##### Information shown
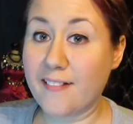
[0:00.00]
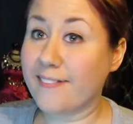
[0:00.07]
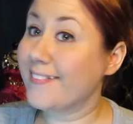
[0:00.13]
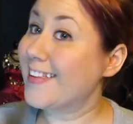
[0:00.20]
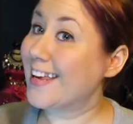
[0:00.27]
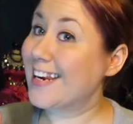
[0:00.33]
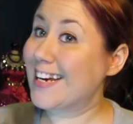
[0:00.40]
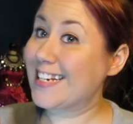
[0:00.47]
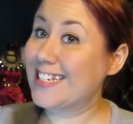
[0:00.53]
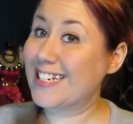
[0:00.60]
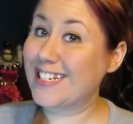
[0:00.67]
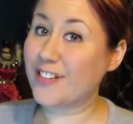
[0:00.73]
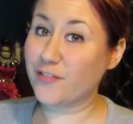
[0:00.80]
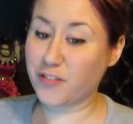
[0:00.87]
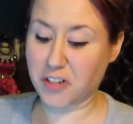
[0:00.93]
that I
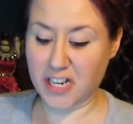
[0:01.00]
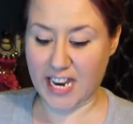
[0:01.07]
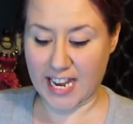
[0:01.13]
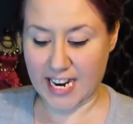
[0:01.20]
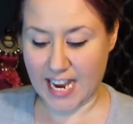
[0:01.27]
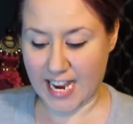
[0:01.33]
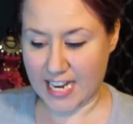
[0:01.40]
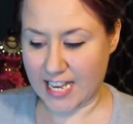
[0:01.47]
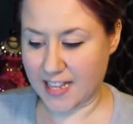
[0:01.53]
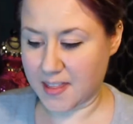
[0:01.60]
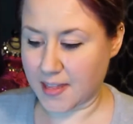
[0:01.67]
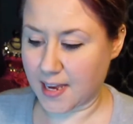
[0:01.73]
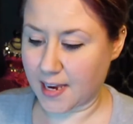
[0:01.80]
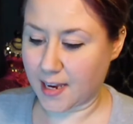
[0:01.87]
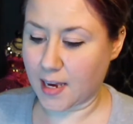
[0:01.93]
didn't forget
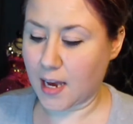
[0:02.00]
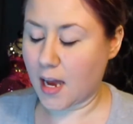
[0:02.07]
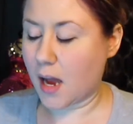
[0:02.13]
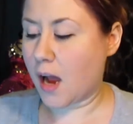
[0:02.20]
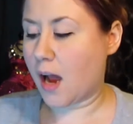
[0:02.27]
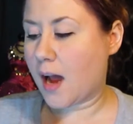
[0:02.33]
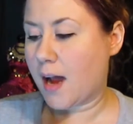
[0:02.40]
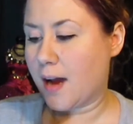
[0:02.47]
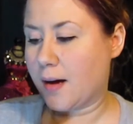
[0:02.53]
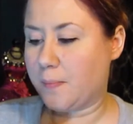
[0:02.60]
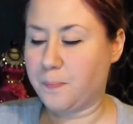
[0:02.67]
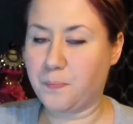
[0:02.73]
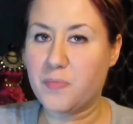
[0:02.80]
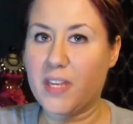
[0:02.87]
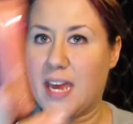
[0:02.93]
anything.
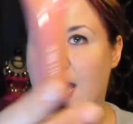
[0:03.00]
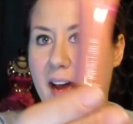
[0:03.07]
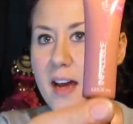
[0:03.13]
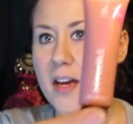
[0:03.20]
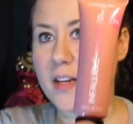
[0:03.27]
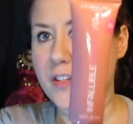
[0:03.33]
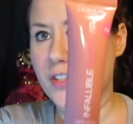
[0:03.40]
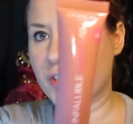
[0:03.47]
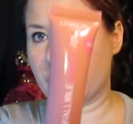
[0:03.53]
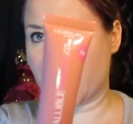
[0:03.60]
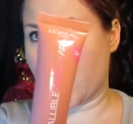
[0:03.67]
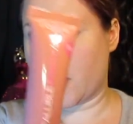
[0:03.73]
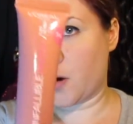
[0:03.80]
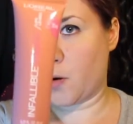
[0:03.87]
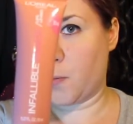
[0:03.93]
Um, yeah,
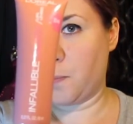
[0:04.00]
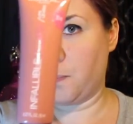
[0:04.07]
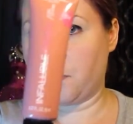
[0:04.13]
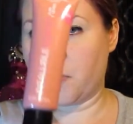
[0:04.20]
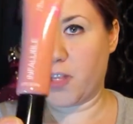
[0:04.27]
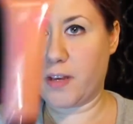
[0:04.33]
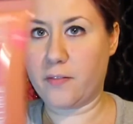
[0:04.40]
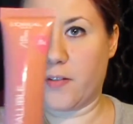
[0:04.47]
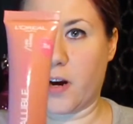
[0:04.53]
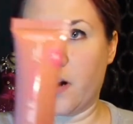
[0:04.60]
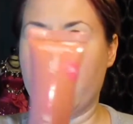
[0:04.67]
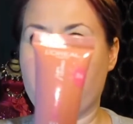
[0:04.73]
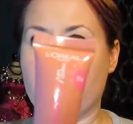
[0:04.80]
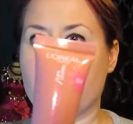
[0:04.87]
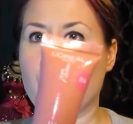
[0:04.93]
so the very
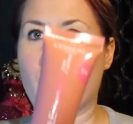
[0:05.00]
first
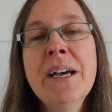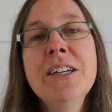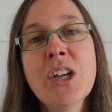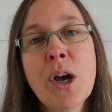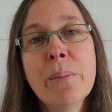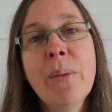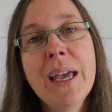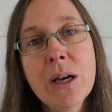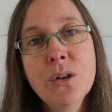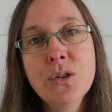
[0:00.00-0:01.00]
So my
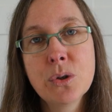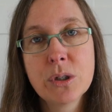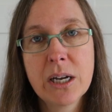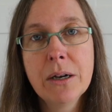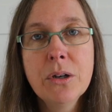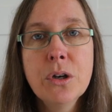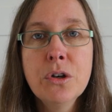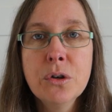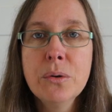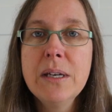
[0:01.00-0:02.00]
elder daughter, who
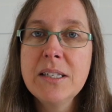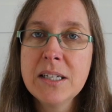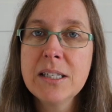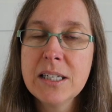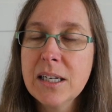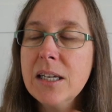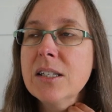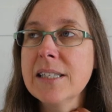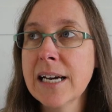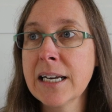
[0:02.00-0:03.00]
is in Sydney
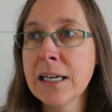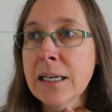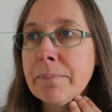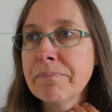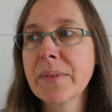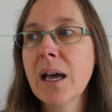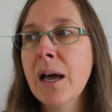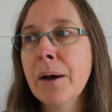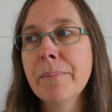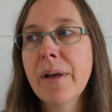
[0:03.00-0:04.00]
studying
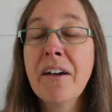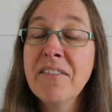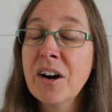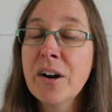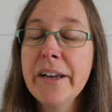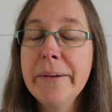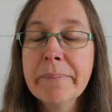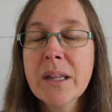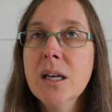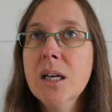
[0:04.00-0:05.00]
a very
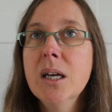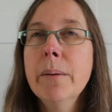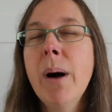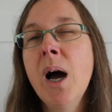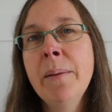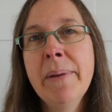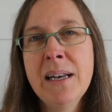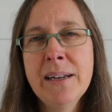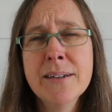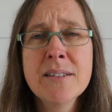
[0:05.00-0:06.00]

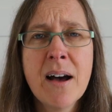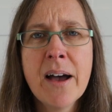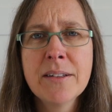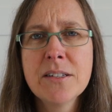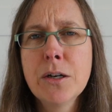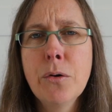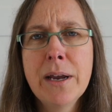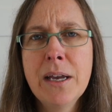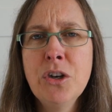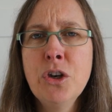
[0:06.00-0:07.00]
mind-bending science
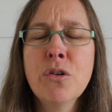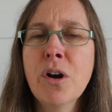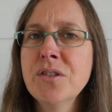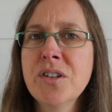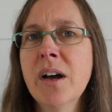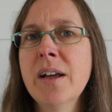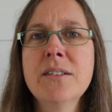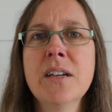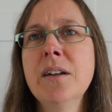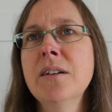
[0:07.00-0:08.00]
degree in
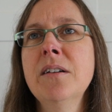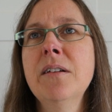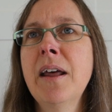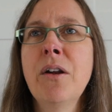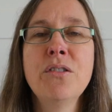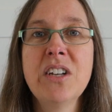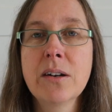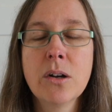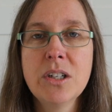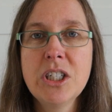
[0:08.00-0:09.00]
neuroscience and
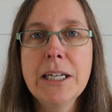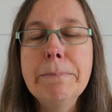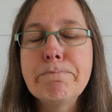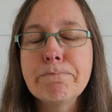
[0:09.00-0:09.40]
nanotechnology,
##########
Only the pictures stay behind; copy everything else in the records above exactly.

[0:00.00]
[0:00.07]
[0:00.13]
[0:00.20]
[0:00.27]
[0:00.33]
[0:00.40]
[0:00.47]
[0:00.53]
[0:00.60]
[0:00.67]
[0:00.73]
[0:00.80]
[0:00.87]
[0:00.93]
that I
[0:01.00]
[0:01.07]
[0:01.13]
[0:01.20]
[0:01.27]
[0:01.33]
[0:01.40]
[0:01.47]
[0:01.53]
[0:01.60]
[0:01.67]
[0:01.73]
[0:01.80]
[0:01.87]
[0:01.93]
didn't forget
[0:02.00]
[0:02.07]
[0:02.13]
[0:02.20]
[0:02.27]
[0:02.33]
[0:02.40]
[0:02.47]
[0:02.53]
[0:02.60]
[0:02.67]
[0:02.73]
[0:02.80]
[0:02.87]
[0:02.93]
anything.
[0:03.00]
[0:03.07]
[0:03.13]
[0:03.20]
[0:03.27]
[0:03.33]
[0:03.40]
[0:03.47]
[0:03.53]
[0:03.60]
[0:03.67]
[0:03.73]
[0:03.80]
[0:03.87]
[0:03.93]
Um, yeah,
[0:04.00]
[0:04.07]
[0:04.13]
[0:04.20]
[0:04.27]
[0:04.33]
[0:04.40]
[0:04.47]
[0:04.53]
[0:04.60]
[0:04.67]
[0:04.73]
[0:04.80]
[0:04.87]
[0:04.93]
so the very
[0:05.00]
first
[0:00.00-0:01.00]
So my
[0:01.00-0:02.00]
elder daughter, who
[0:02.00-0:03.00]
is in Sydney
[0:03.00-0:04.00]
studying
[0:04.00-0:05.00]
a very
[0:05.00-0:06.00]

[0:06.00-0:07.00]
mind-bending science
[0:07.00-0:08.00]
degree in
[0:08.00-0:09.00]
neuroscience and
[0:09.00-0:09.40]
nanotechnology,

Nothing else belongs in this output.